Youth-led community building in Lira, Uganda
Two meals a day. That's what our child-headed and vulnerable female-headed households now have. Before they might have one a day or one every other day.
 
Our Ugandan soil produces some of the best produce (e.g. coffee) in the world, and we have two growing seasons due to our unique climate. We should not lack for food.
 
And yet hunger ravages our partners. In late 2009 famine hit, the result of floods which destroyed food crops. The next year, we had a severe drought killing many fruit trees.
 
Sadly, when we do plant gardens, unless we have the money to fence in large plots of land, theives, including neighbors, steal crops - especially if they know that children or elderly women are the only ones around to protect the crops.

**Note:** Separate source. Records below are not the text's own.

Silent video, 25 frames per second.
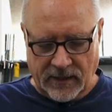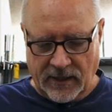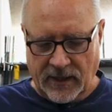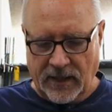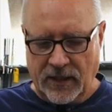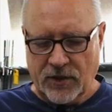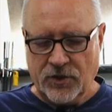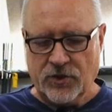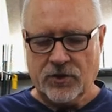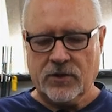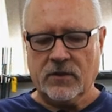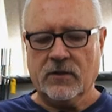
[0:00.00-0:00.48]
an
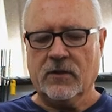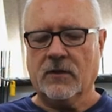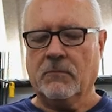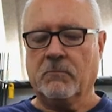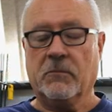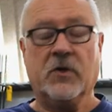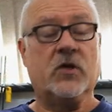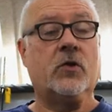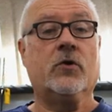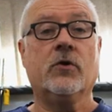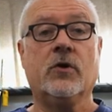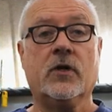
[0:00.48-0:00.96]
edge,
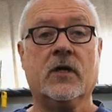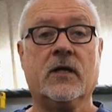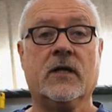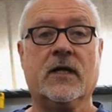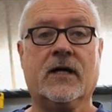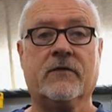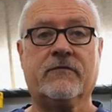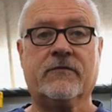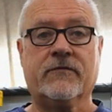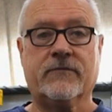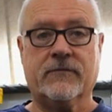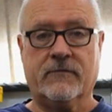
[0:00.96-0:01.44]
but good
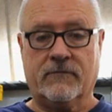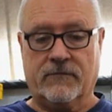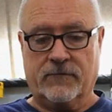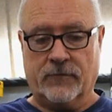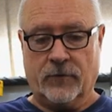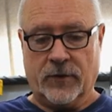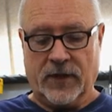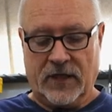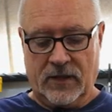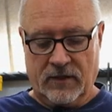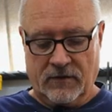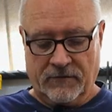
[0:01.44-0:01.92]
enough
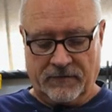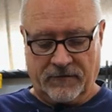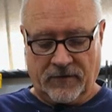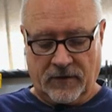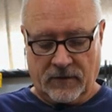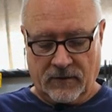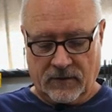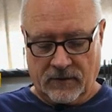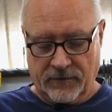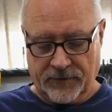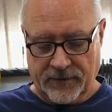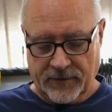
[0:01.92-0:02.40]
for in the
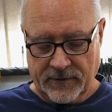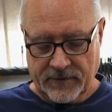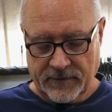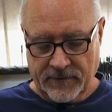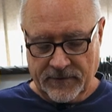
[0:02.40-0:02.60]
field.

It's not fair, and we also do not have a system that can provide justice. We must help our own communities by being there for each other and standing up for each other as we might within our village meetings.
 
With the American Jewish World Service, we were able to search out those most affected by the famine and teach food security. We fed kids and their guardians and taught them the best practices for farming. We also provided them with drought resistant seeds and tubers for maize, simsim, cow peas, sorghum and cassava stems.
 
The result: food aid and the restoration of livelihoods.
 
 
 
 
Floods, drought, famine, and crop theft will not stop us. We will rebuild our community.